As a farmer, the only thing I know for sure is that every year will be different. This growing season was more of a roller coaster than most. A dry spring gave us perfect planting conditions. Then a cold May caused things to start slow and uneven. That was followed by a June with crazy-record heat. We got to see three-foot tall corn with its leaves curled which was bizarre and awful to look at.
July and August came with their typical hot days. Through it all, the constant was little rainfall. A couple of storms dropped rain on a few blessed fields. But for most of Minnesota, our typical inches of rain were only tenths this year. It was our worst drought since 1988.

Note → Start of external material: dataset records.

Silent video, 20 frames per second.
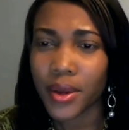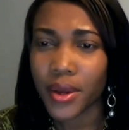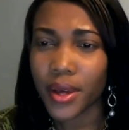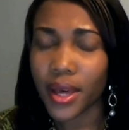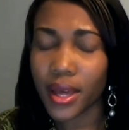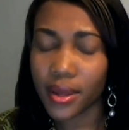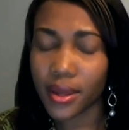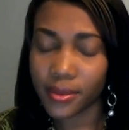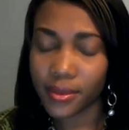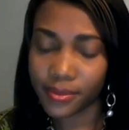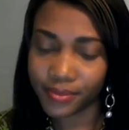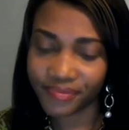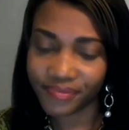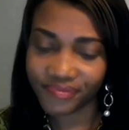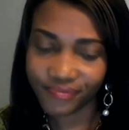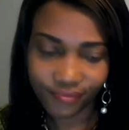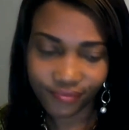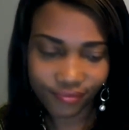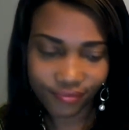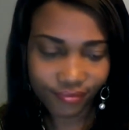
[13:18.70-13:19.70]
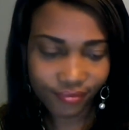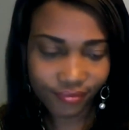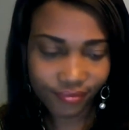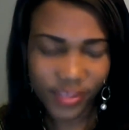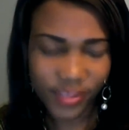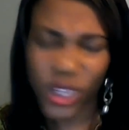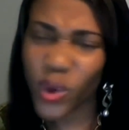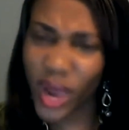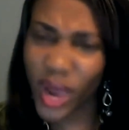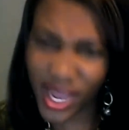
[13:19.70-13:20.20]
um,
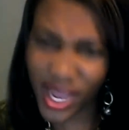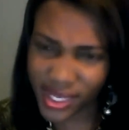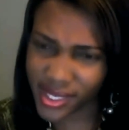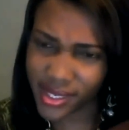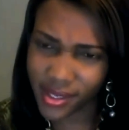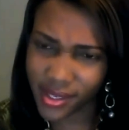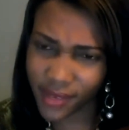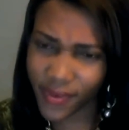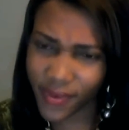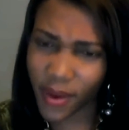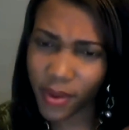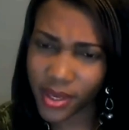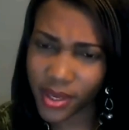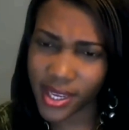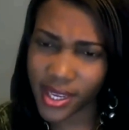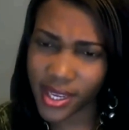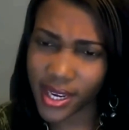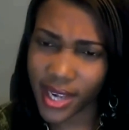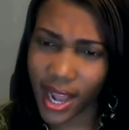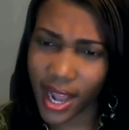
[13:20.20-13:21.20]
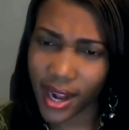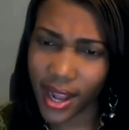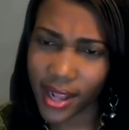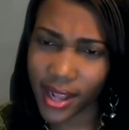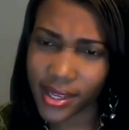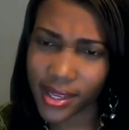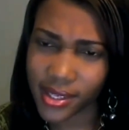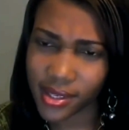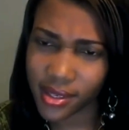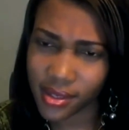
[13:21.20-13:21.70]
crazy, if I want to say it like that.
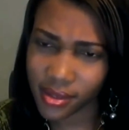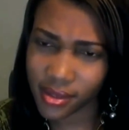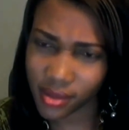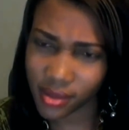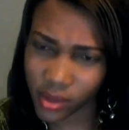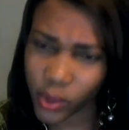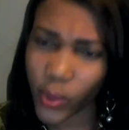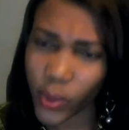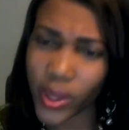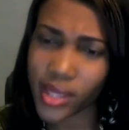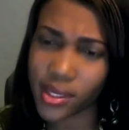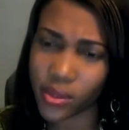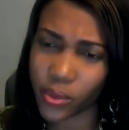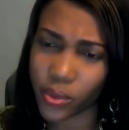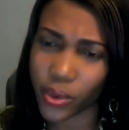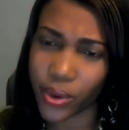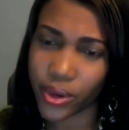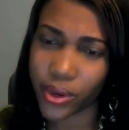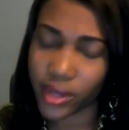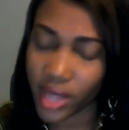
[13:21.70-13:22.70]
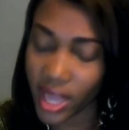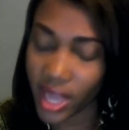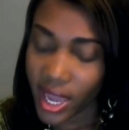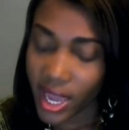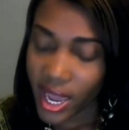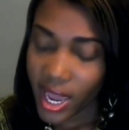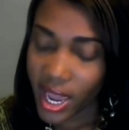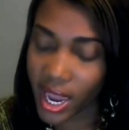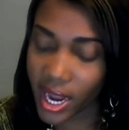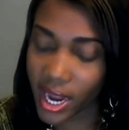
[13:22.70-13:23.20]
It's a crazy word.
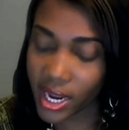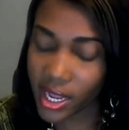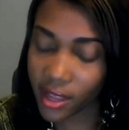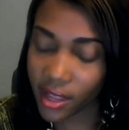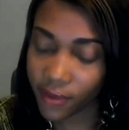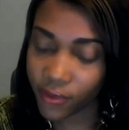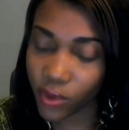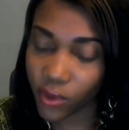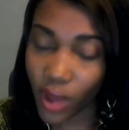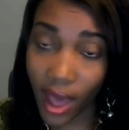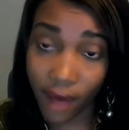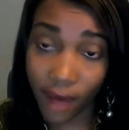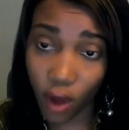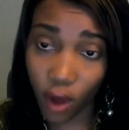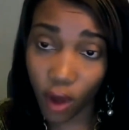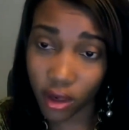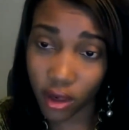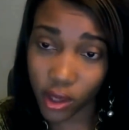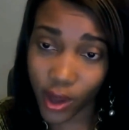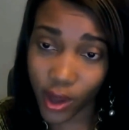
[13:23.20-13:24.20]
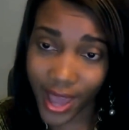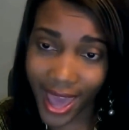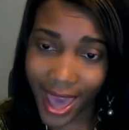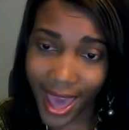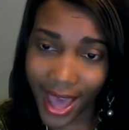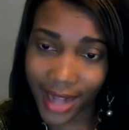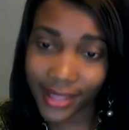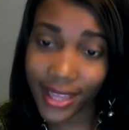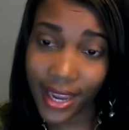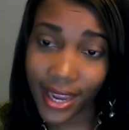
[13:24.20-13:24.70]
And if you have all your
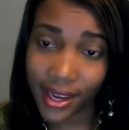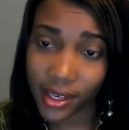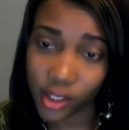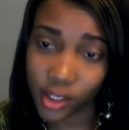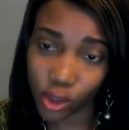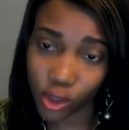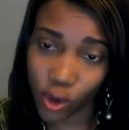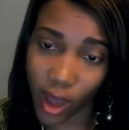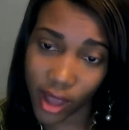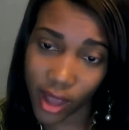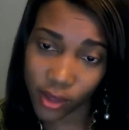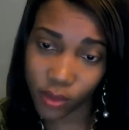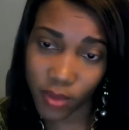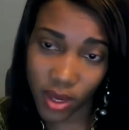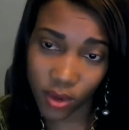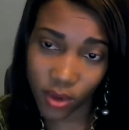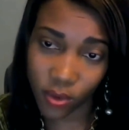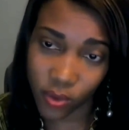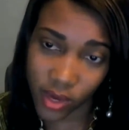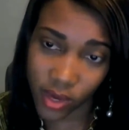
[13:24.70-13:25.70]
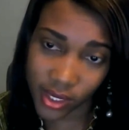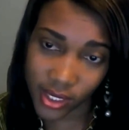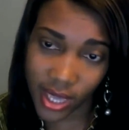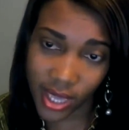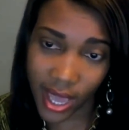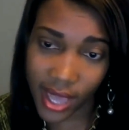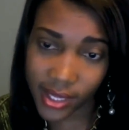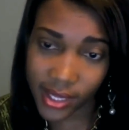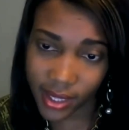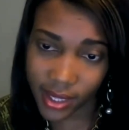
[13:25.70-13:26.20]
head, they're going to try to make you crazy.
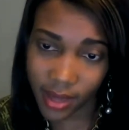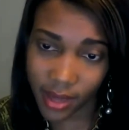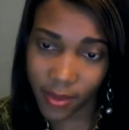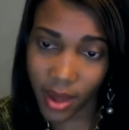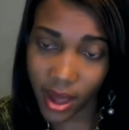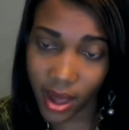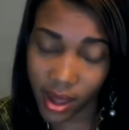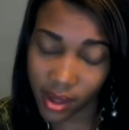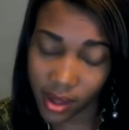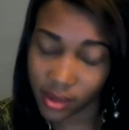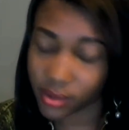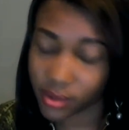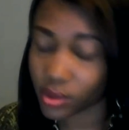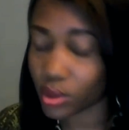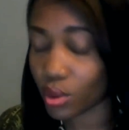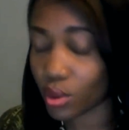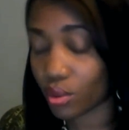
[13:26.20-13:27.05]
I understand that. So,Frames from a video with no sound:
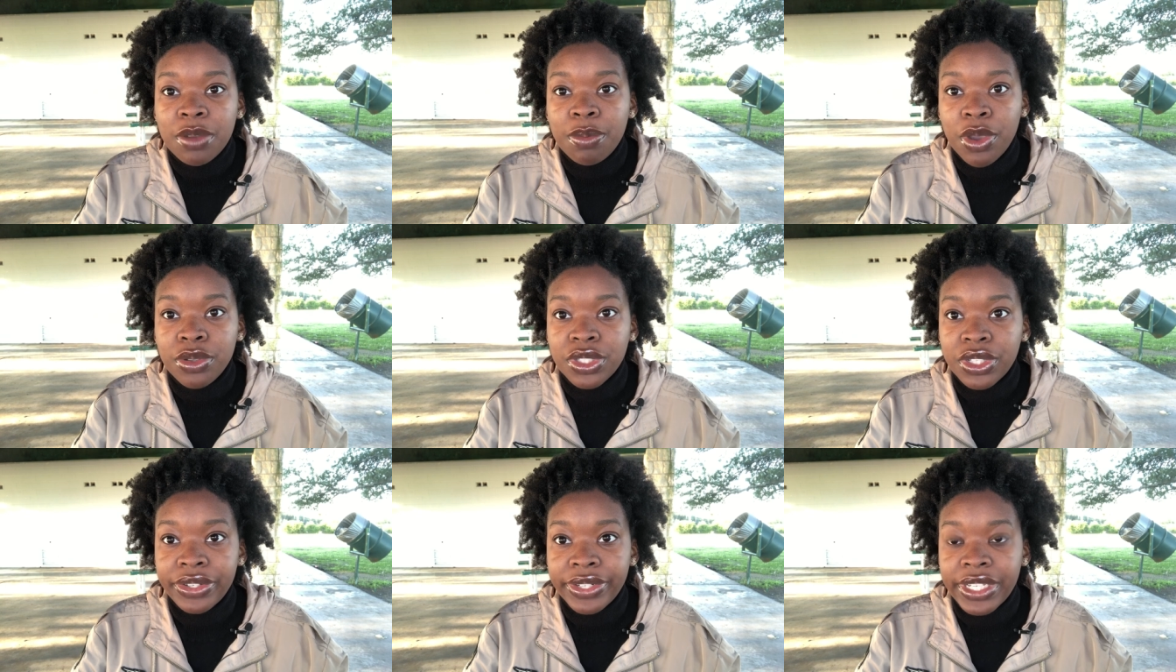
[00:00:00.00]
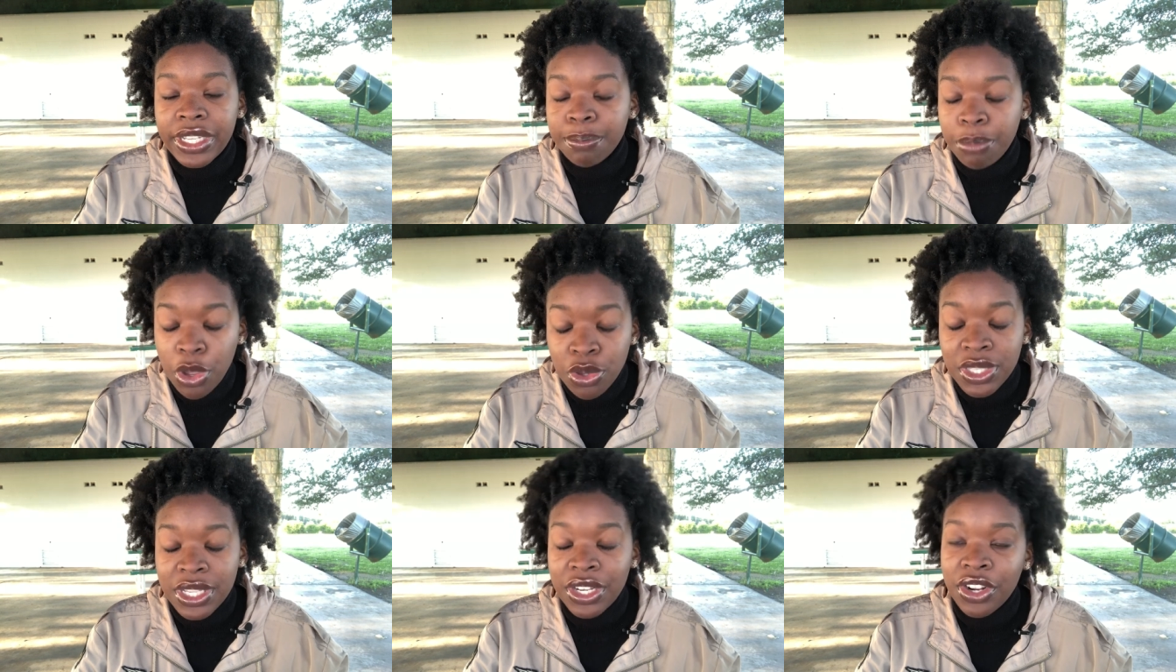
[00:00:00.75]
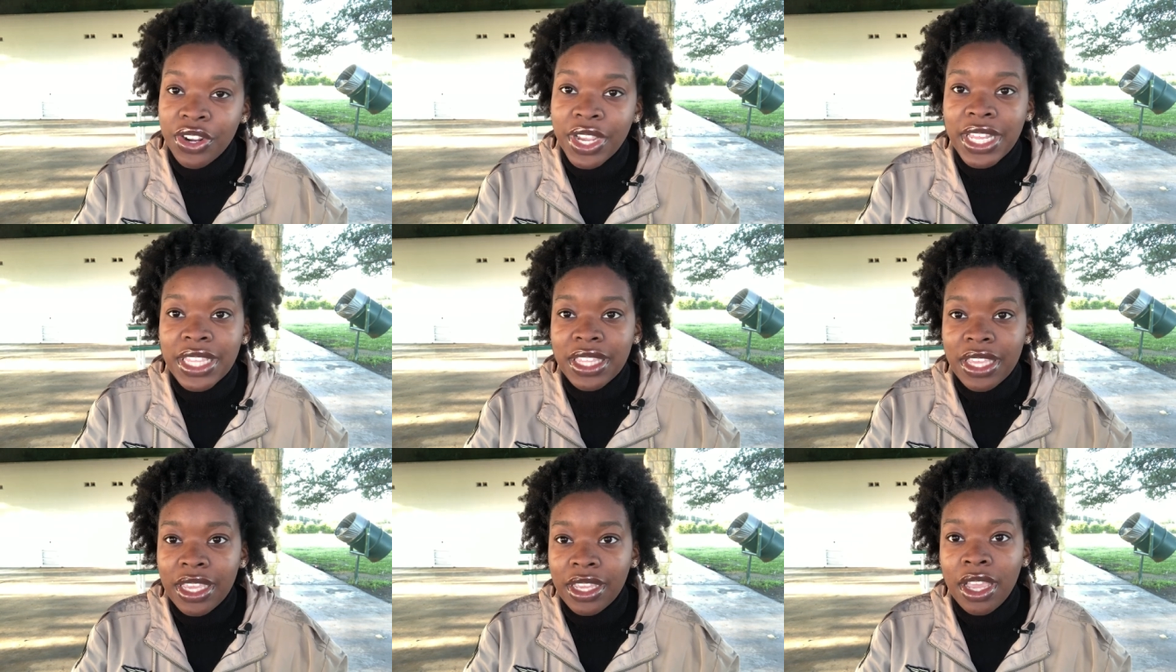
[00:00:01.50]
post or any, post it or
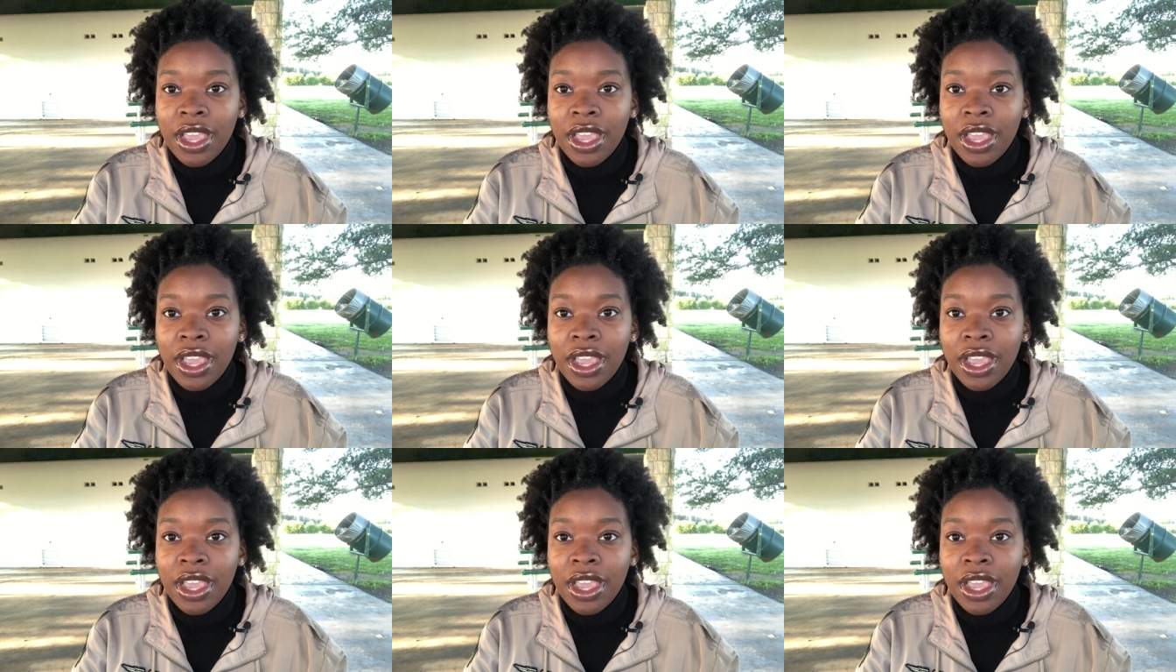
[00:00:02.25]
anything.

Rain did come on August 20 and the weeks since. Talk among farmers has been about how much benefit there is in these much prayed-for rains. The consensus is that the soybeans should see yields boosted. We were in line to get awfully small beans with pods aborting by the day before the rain, and that should have been made better. Corn? Not so likely to benefit. By late August, corn is what it is.
It’s harder to measure this, but I think it did us human beings good to see green come back to the landscape. An increasingly brown and parched Earth was not healthy for plants or our mental states. The rains meant lawns came out of their dormancy, but also a greener hue seemed to return to all floras. Our late summer flush of green came just before the seasonal turn toward fall, when green naturally fades from the scene. And we all know that winter is on the other side of fall when green becomes a distant memory.
The late rain means tillage should go better and the fields will be in a better place going into next spring. But it also kept us a little saner in these weird days we’re living in. I’ve never been so happy to mow lawn.
Nature couldn’t allow me to forget who is in charge, though. As if I ever doubted that. On August 28, I was at a wedding reception in New Ulm. There was a chance of thunderstorms that night. But skies were blue when I ducked into the Event Center.
A bit later, as the salads were coming out, I overheard someone say something about “tornado by Sleepy Eye.” I had left my phone in the car and tried to discreetly sprint out to the parking lot. I called Pam who was back at home. She was just then heading to the basement, which caused some heart palpitations on my part, and I suspect hers.
I ended up with others outside the Event Center on our phones as the sky darkened over New Ulm. I’m not sure how this would have gone without cell phones. But after a while, I ascertained from Pam that our farm had strong winds but no tornado. I finished my meal and visited a bit more before heading home in the rain.
There were some large branches and a big old cottonwood tree down in the grove. No damage to buildings. We were thankful for that. Then in the fading light, my attention turned to the fields. There was some corn tipped and/or broken. In the days ahead, I came to learn we had damage, dependent on the field and the variety. The plants were weakened by the drought and susceptible to falling.
Our farm was about where corn fields south of me were worse off and north, not so bad. It’s impossible to tell now how harvesting will go in our fields. I suspect it will be no fun. We’ll see.
Some of the fields south are much worse. It’s painful to see crops this close to the finish line stumble and fall. All the money and effort has been put into them. Farmers know we don’t have that crop till it is in the bin. But it’s especially difficult to see it on the ground now.
I was thinking about how different every growing season has been in four decades of doing this. Year after year, the things I do change a little, but not a lot. I adjust my tillage, seed choices, weed control, timing, and equipment. Weather is the input I don’t control, the most important by far. I forgot to add prayer to my list of inputs, but it is one.